Photo: BigStockPhoto

tbd advanced publishing starter kit

4 Comments

  1. Mauricio

    Woudl KDP still accept me (my book) even if I don´t have any tax information to reveal since I´m from Central America and my country´s political situation is so adverse that that information in non-available for its citizens at this time?

    Reply
  2. Maria

    This is a great post and everything but LET’S FACE REALITY: Most people who publish Kindle books NEVER MAKE ANY MONEY!

    There’s no getting around this harsh truth.

    Why?

    They did not publish the RIGHT book.

    It does not get any simpler than that.

    Your book must be in a CATEGORY that SELLS! Just because you think a topic is ‘hot’ doesn’t mean someone else will agree with you. Worse yet, just because you’re excited about your
    topic doesn’t mean peoople will actually PAY HARD-EARNED CASH for your book.

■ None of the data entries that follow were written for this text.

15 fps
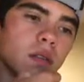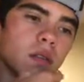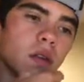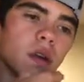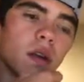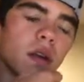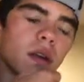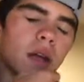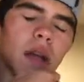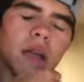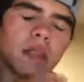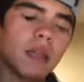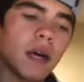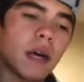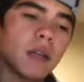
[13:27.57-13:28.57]
or
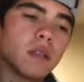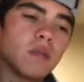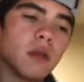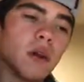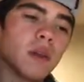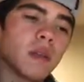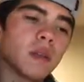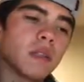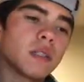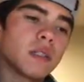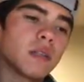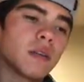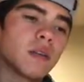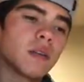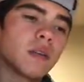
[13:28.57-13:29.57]
has the highest population
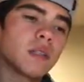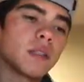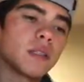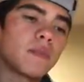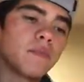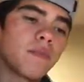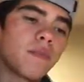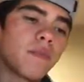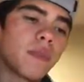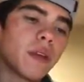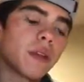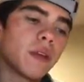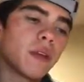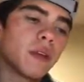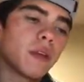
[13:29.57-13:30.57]
increase
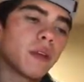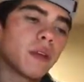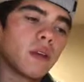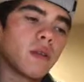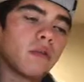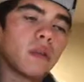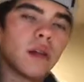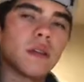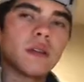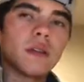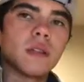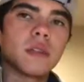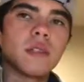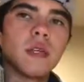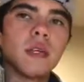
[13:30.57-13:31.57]
rather
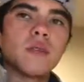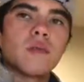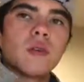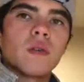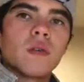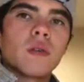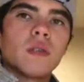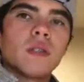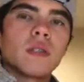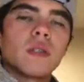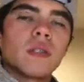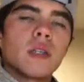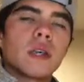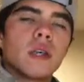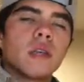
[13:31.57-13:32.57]
than stage 1, where it
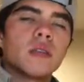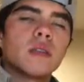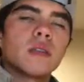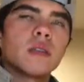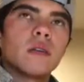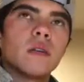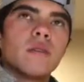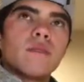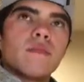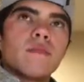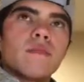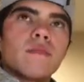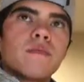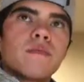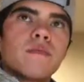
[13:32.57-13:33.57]
just stays
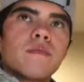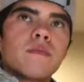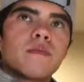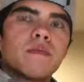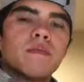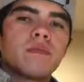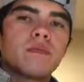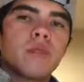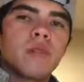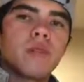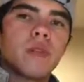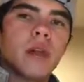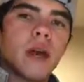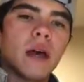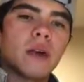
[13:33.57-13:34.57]

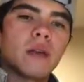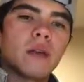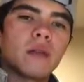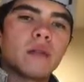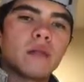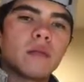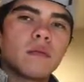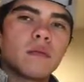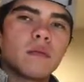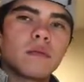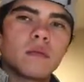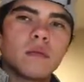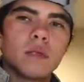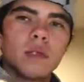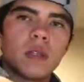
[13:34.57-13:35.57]
flat and
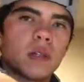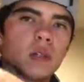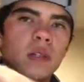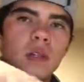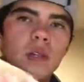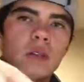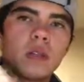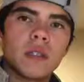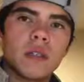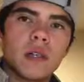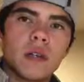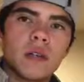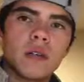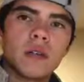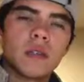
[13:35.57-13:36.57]
doesn't increase at
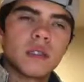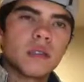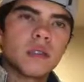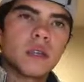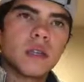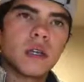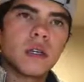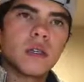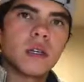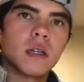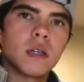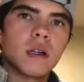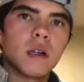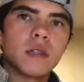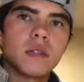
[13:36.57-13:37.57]
all. It just stays at
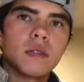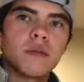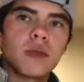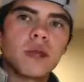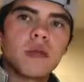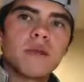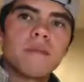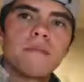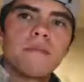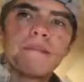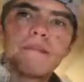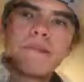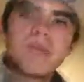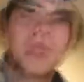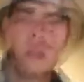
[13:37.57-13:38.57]
a constant rate.
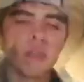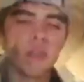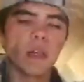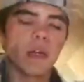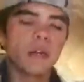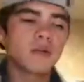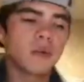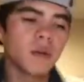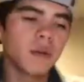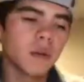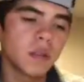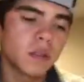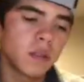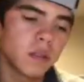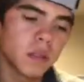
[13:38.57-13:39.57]
Okay, the last one I
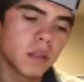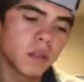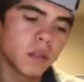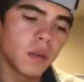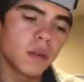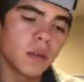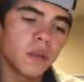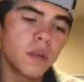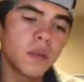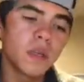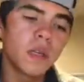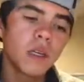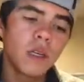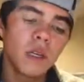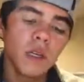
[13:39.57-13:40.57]
missed was number 50.
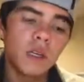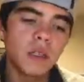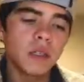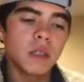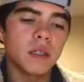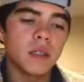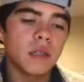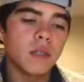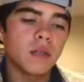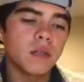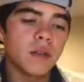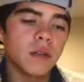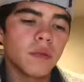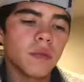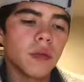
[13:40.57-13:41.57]
It says a
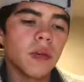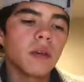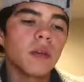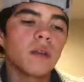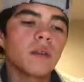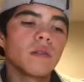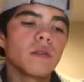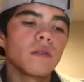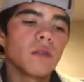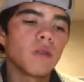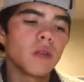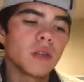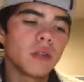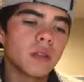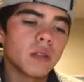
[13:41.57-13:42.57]
country of
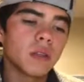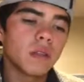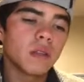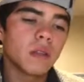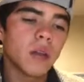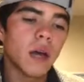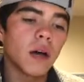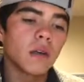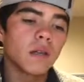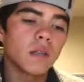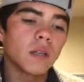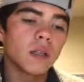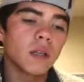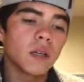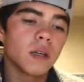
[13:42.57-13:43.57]

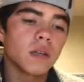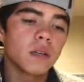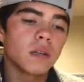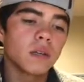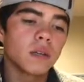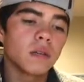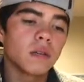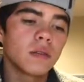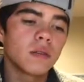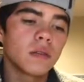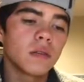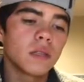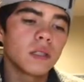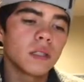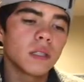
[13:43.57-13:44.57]
840,000 has
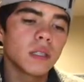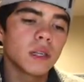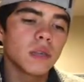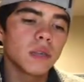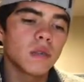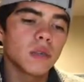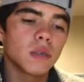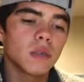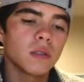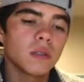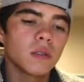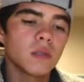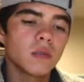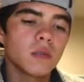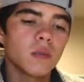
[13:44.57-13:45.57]
36,000 births
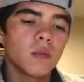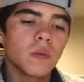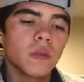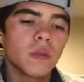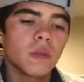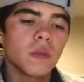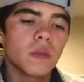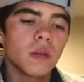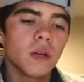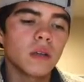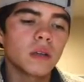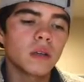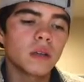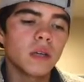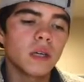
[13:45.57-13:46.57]
and
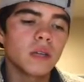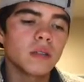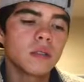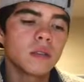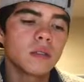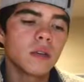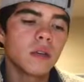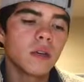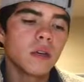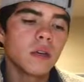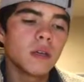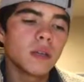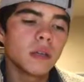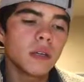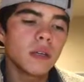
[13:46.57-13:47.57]
22,000 deaths,
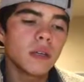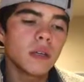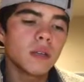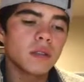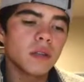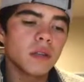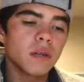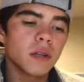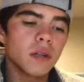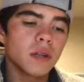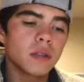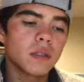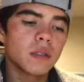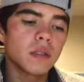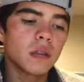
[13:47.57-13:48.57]
10,000
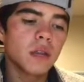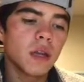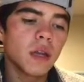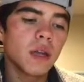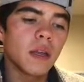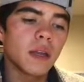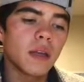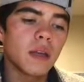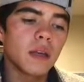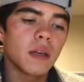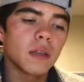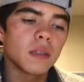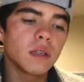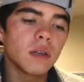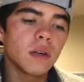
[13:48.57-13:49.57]
immigrants, and
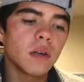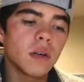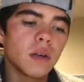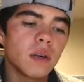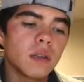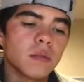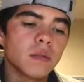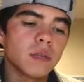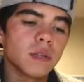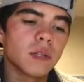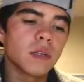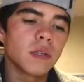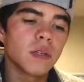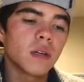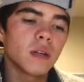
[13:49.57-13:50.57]
8,000 immigrants per
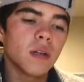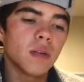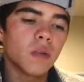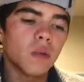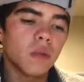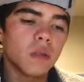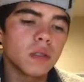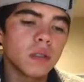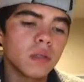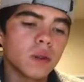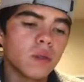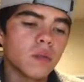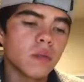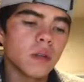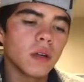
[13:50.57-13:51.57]
year. What is the
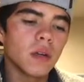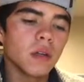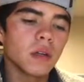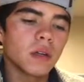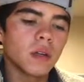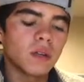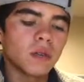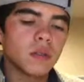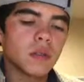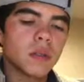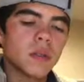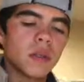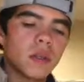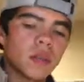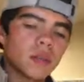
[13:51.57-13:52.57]
growth rate of this country?
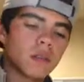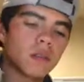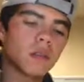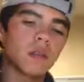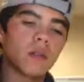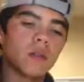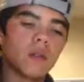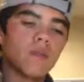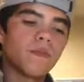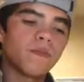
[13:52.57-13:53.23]
And so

    Next, even if you did pick the right niche, you need to make sure it is well-written.

    Sadly, very few Kindle authors know how to write… for KINDLE! Fiverr or upwork are NOT great places for Kindle talent. You need tried and proven writers. Do a search on Google for “Gene Eugenio writer” to find an experienced writer who will write a full book for only $60 or some other similar affordable service.. There’s a few of them. I only listed Ozki because of their relatively low pricing.

    Third, you need to SELL an AUTHOR BRAND. Kindle books are not commodities. Best selling authors make BANK because they sell a whole SERIES of books to their fans. You can do the same by making sure your
    writer writes your book to string them into a SERIES!

    Keep the 3 tips above in mind if you’re serious about getting a snowball’s chance in hell of actually making money on Kindle.

    The bottom line? Kindle publishing IS NO JOKE

    Reply
  3. Jan

    Thanks for sharing. I’m not there yet but saved this article to favorites for future reference.